Here we look at project from Chicago University’s Data Science for Social Good (DSSG) Program on Predicting and Reducing Adverse Birth Outcomes.



In this post we examine DSSG project on Predicting and Reducing Adverse Birth Outcomes.

Worldwide mortality rates of children under five have dropped 53% between 1990 and 2015 but have missed the 66% target. 16,000 children under five still die every day. Although this project is US based, where there are less than 25 deaths for every 1000 live births it is a framework that could be expanded to Sub-Saharan Africa where help is needed most and the mortality rate is over 4 times greater.

mortality-rate-worldwide

An adverse birth is defined here as a child that is born too early or small, assigned to a neo-natal intensive care unit or dies within their first year. In Illinois there are 25,000 adverse births per year with 1 in 10 babies born pre-term and 1 in 12 with low birth-weights.

To combat adverse births, the Better Birth Outcomes (BBO) initiative was developed by the Illinois Department of Human Services (IDHS) in 2013; it provides prenatal health education, coordination of medical care and other services to at-risk pregnant women. As only 2,000 women can avail of this annually, it was recognised that a data driven approach to identify localities and women who needed support the most should be adopted.

The first step taken in this project was to expand the definition of an adverse birth from pre-mature births only, to the definition outlined above. Previously, the IDHS used maps of county-level pre-term rates to determine facility locations. To improve these locations, a cluster analysis was performed on the combined data sources of: granular census track data and data from mothers who previously participated in BBO. This analysis highlighted areas with a high-concentration of adverse births and service provision mismatches of originally placed facilities.
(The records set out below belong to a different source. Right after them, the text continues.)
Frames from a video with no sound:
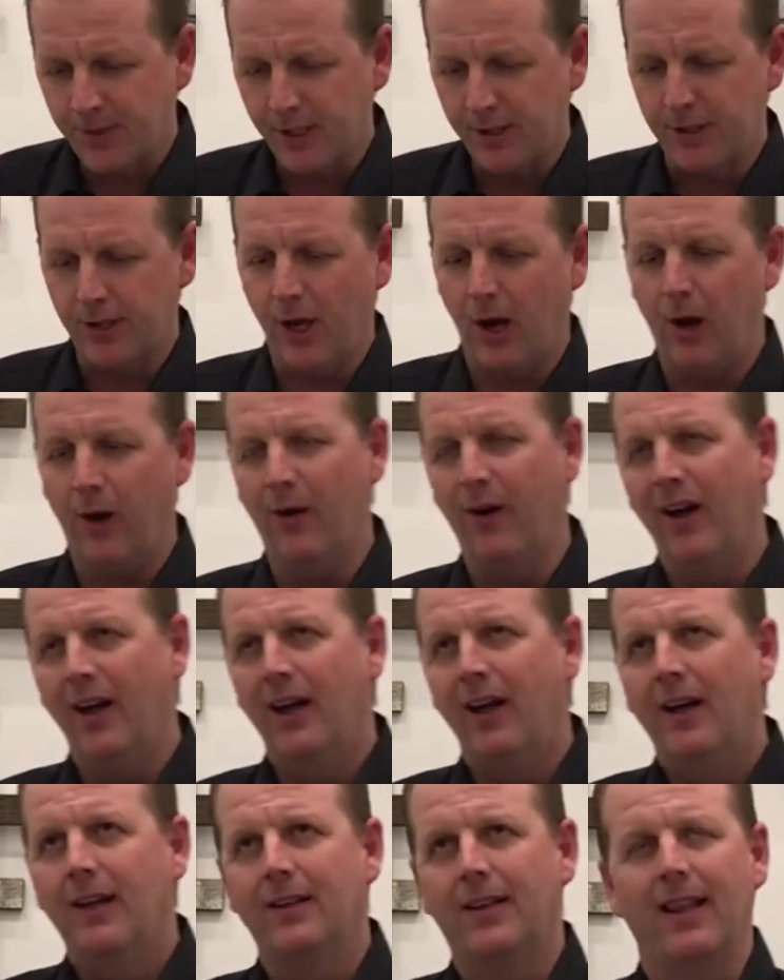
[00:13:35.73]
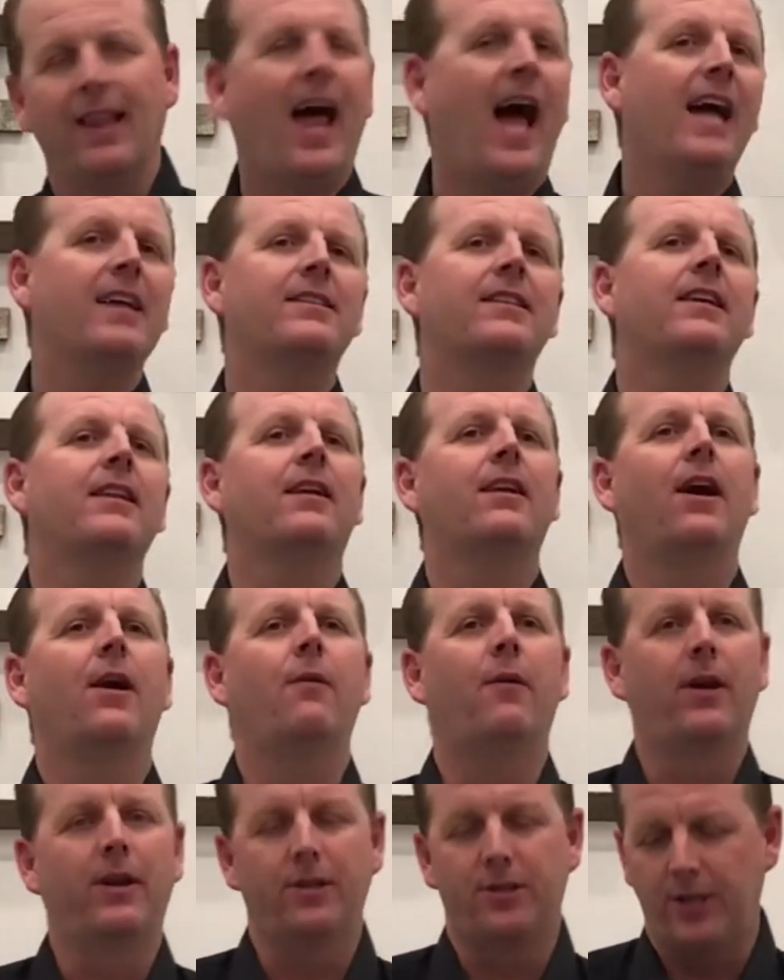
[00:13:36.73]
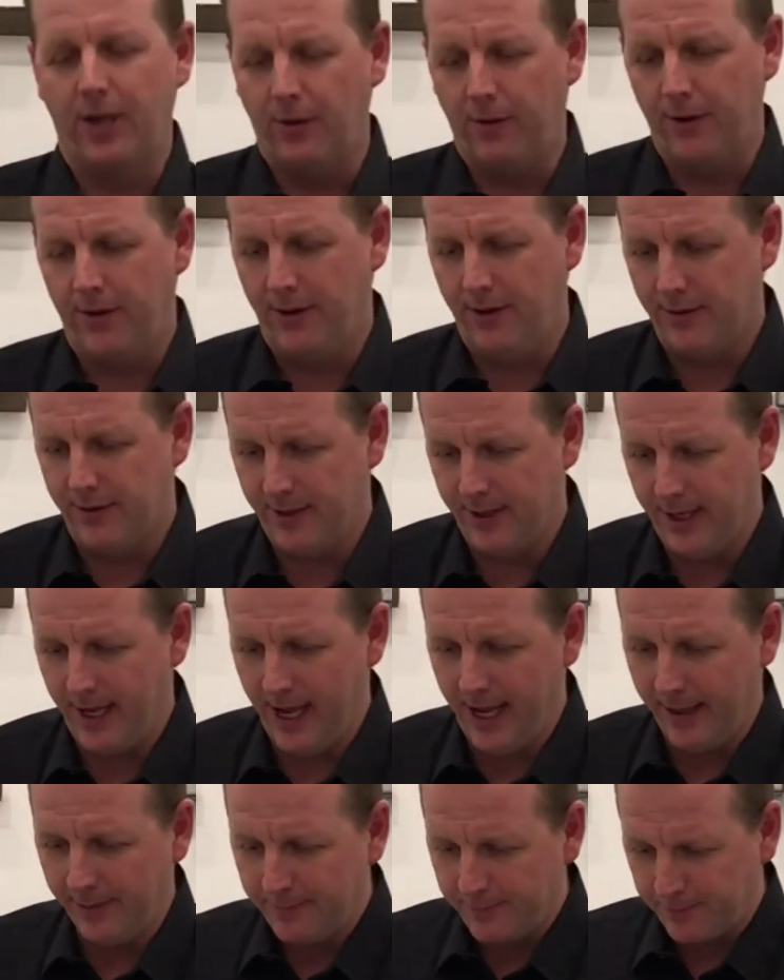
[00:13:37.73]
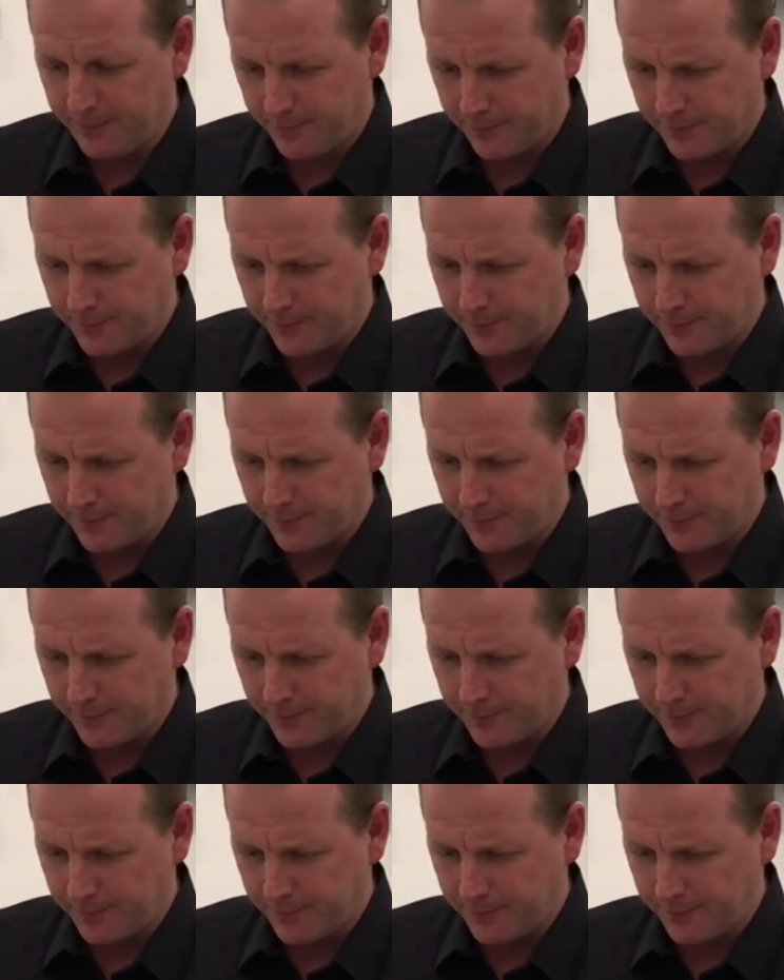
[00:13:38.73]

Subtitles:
So the last thing that I want to share with you today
Once they found the most at risk locations, it was necessary to identify individuals who needed support the most. Originally, a 17 question, evidence based assessment was used to identify at-risk women but it was found that not all questions were equally predictive. The impact of each question on the likelihood of an adverse birth was measured and the importance of each item was used to re-weight each question accordingly. This allowed each woman to be placed on a more individualised risk continuum, estimated to be 1.5 times more accurate than the previous method. Finally a web application was developed to allow practitioners more easily interface with the output of the project. These new approaches will help IDHS find pregnant women in Illinois with the greatest needs and provide them with essential services to increase the chance of a healthy birth and child.